- What you have to do -
If an entry holds a picture, skip the picture but copy everything else exactly.

[Opening Given data section]

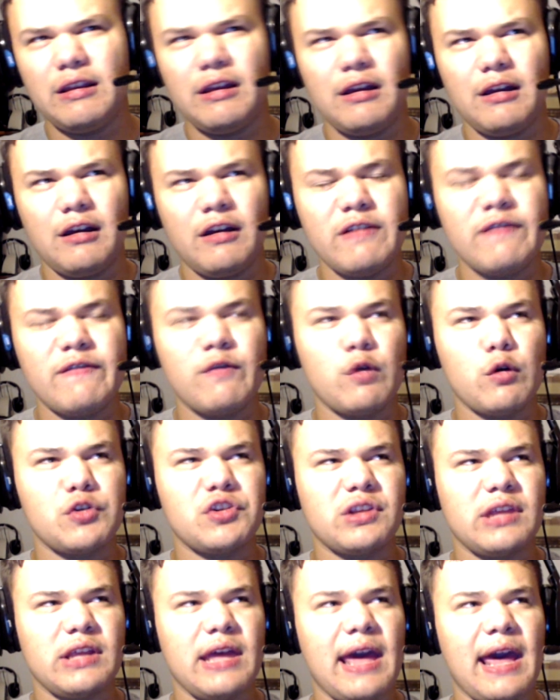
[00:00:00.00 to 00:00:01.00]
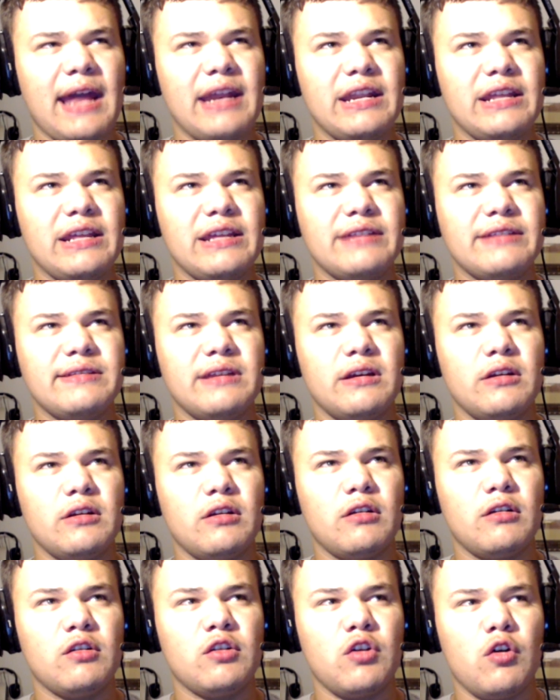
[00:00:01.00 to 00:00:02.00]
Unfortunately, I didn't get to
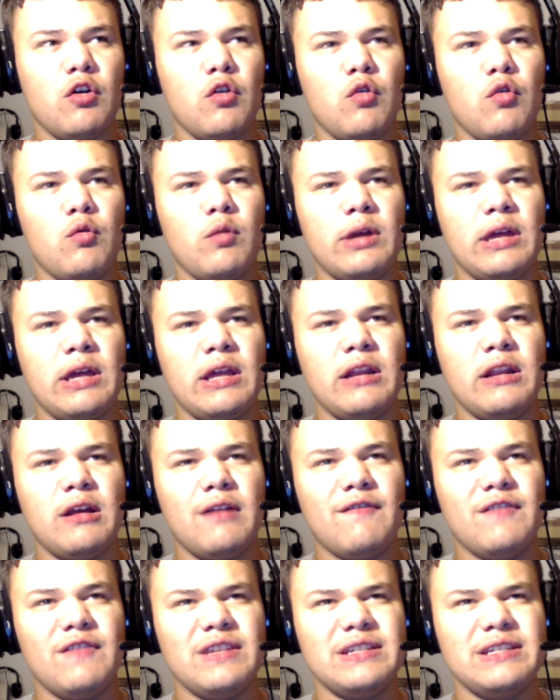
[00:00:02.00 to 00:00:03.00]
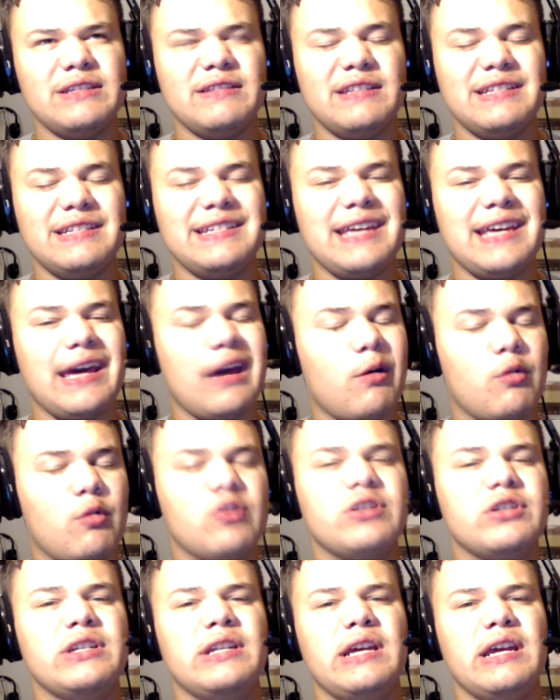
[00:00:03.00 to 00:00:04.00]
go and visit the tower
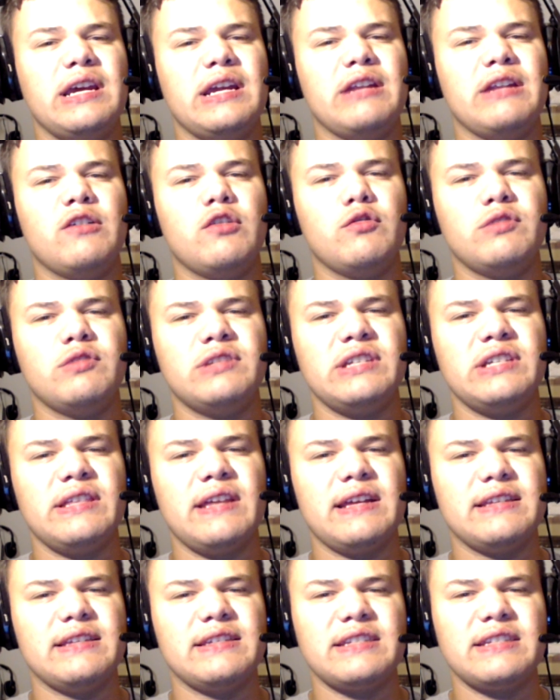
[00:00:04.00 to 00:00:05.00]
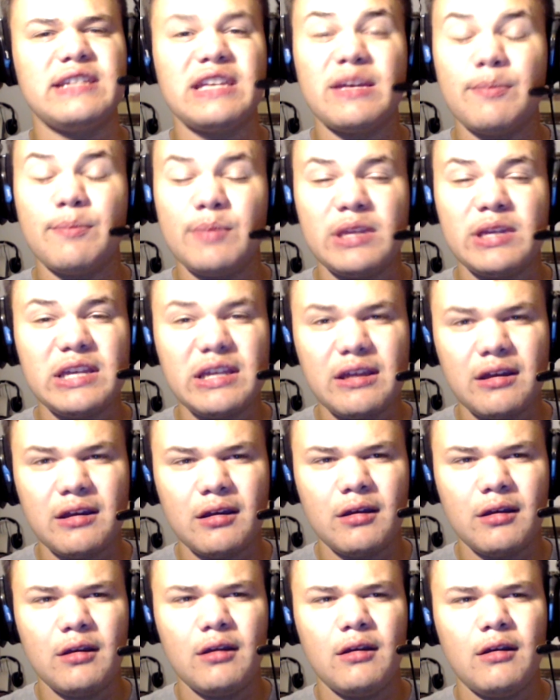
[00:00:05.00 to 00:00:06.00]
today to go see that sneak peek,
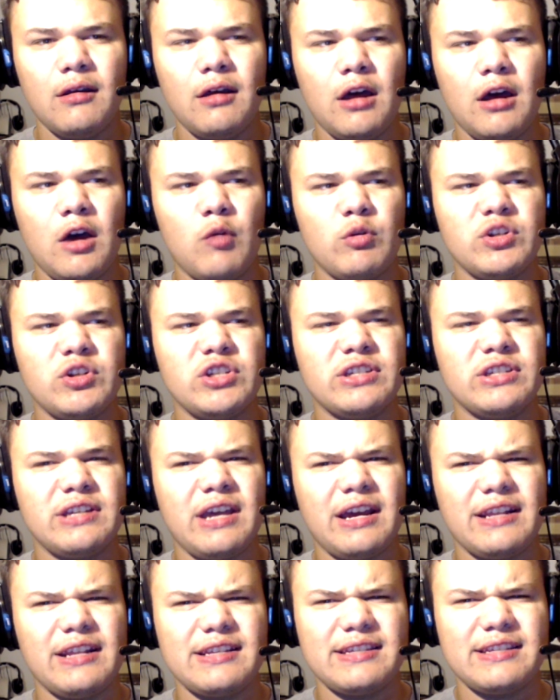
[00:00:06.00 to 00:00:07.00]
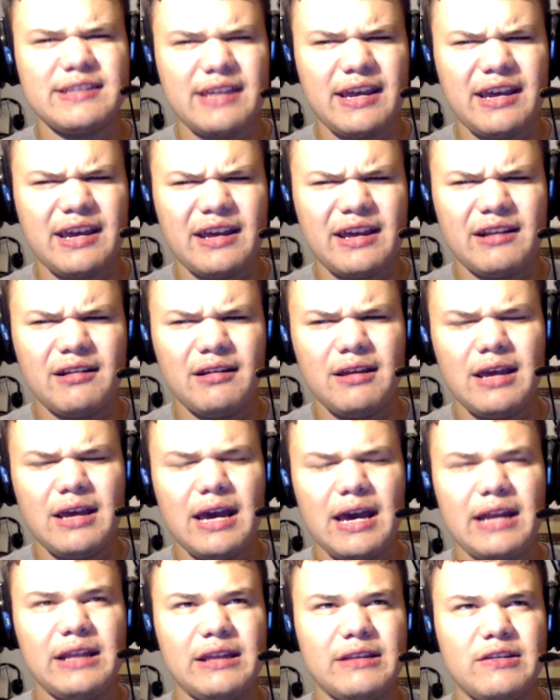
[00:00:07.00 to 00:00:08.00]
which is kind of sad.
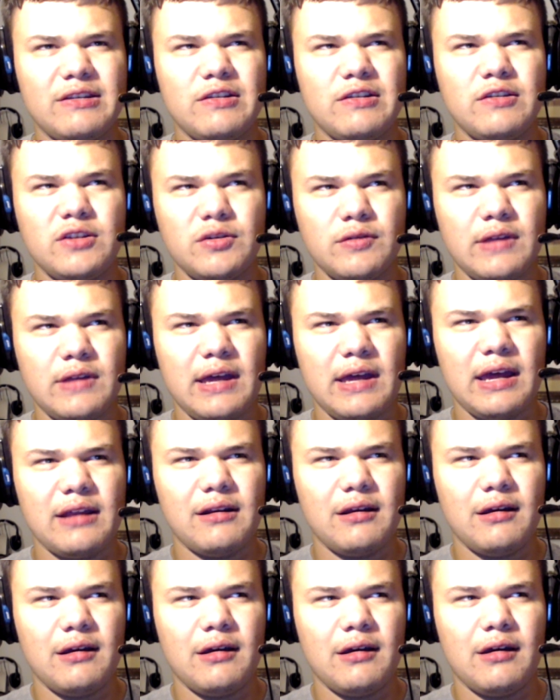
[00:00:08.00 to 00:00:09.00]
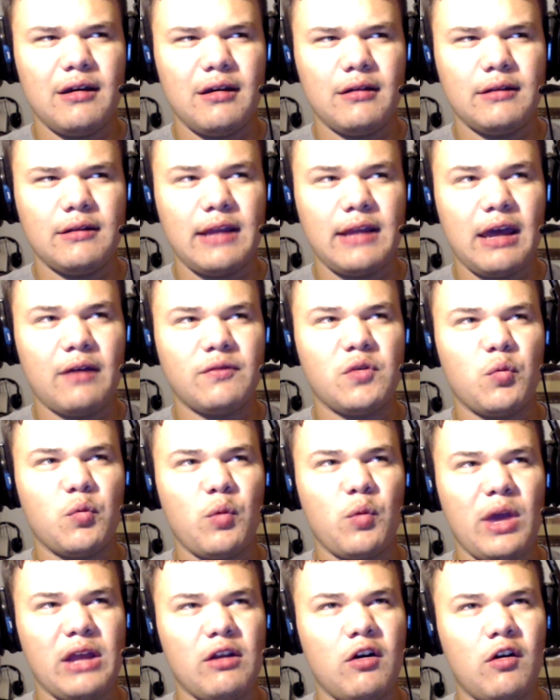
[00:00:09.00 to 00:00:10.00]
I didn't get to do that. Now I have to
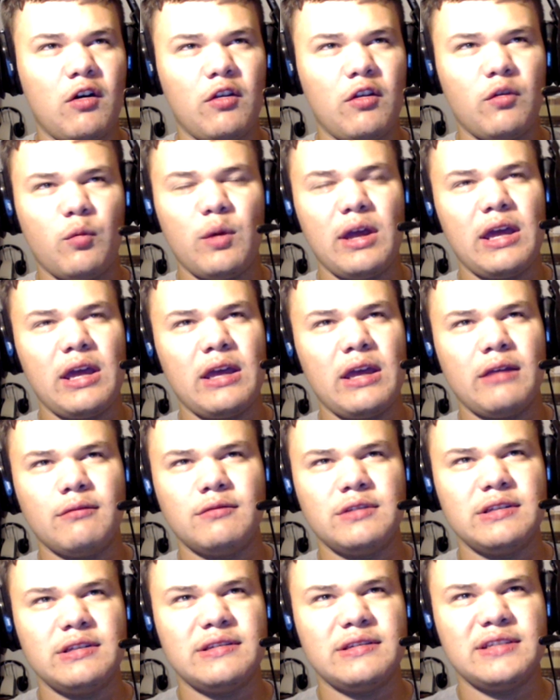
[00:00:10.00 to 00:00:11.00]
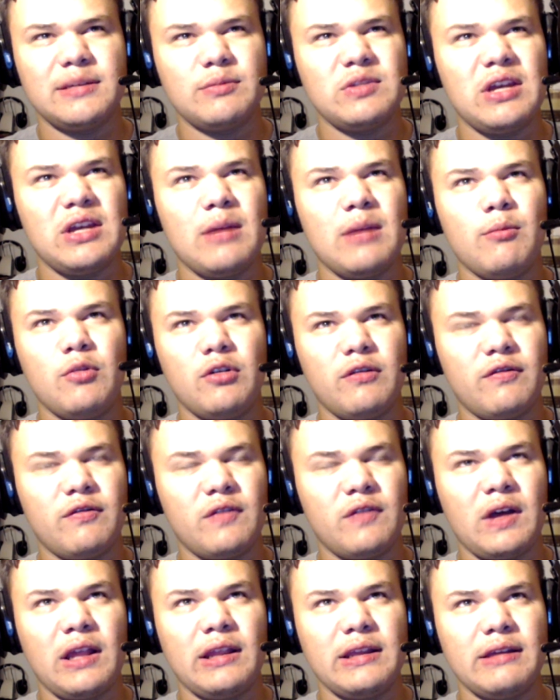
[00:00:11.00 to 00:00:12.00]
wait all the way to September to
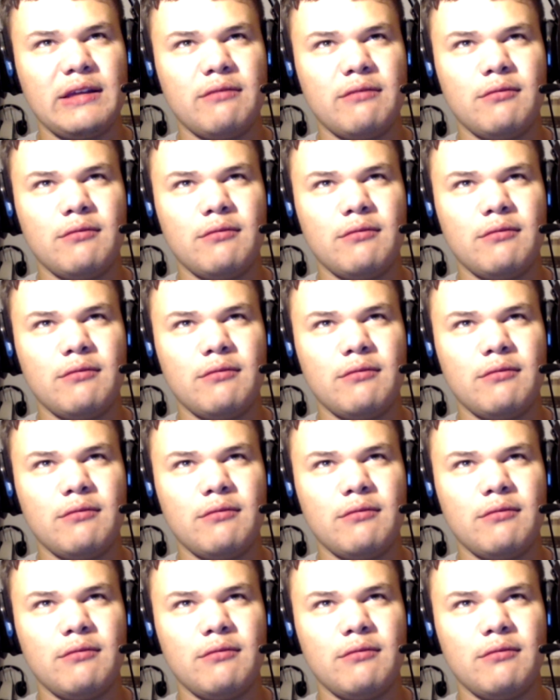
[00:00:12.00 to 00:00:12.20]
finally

[Closing Given data section]

- Exercise solution -
[00:00:00.00 to 00:00:01.00]
[00:00:01.00 to 00:00:02.00]
Unfortunately, I didn't get to
[00:00:02.00 to 00:00:03.00]
[00:00:03.00 to 00:00:04.00]
go and visit the tower
[00:00:04.00 to 00:00:05.00]
[00:00:05.00 to 00:00:06.00]
today to go see that sneak peek,
[00:00:06.00 to 00:00:07.00]
[00:00:07.00 to 00:00:08.00]
which is kind of sad.
[00:00:08.00 to 00:00:09.00]
[00:00:09.00 to 00:00:10.00]
I didn't get to do that. Now I have to
[00:00:10.00 to 00:00:11.00]
[00:00:11.00 to 00:00:12.00]
wait all the way to September to
[00:00:12.00 to 00:00:12.20]
finally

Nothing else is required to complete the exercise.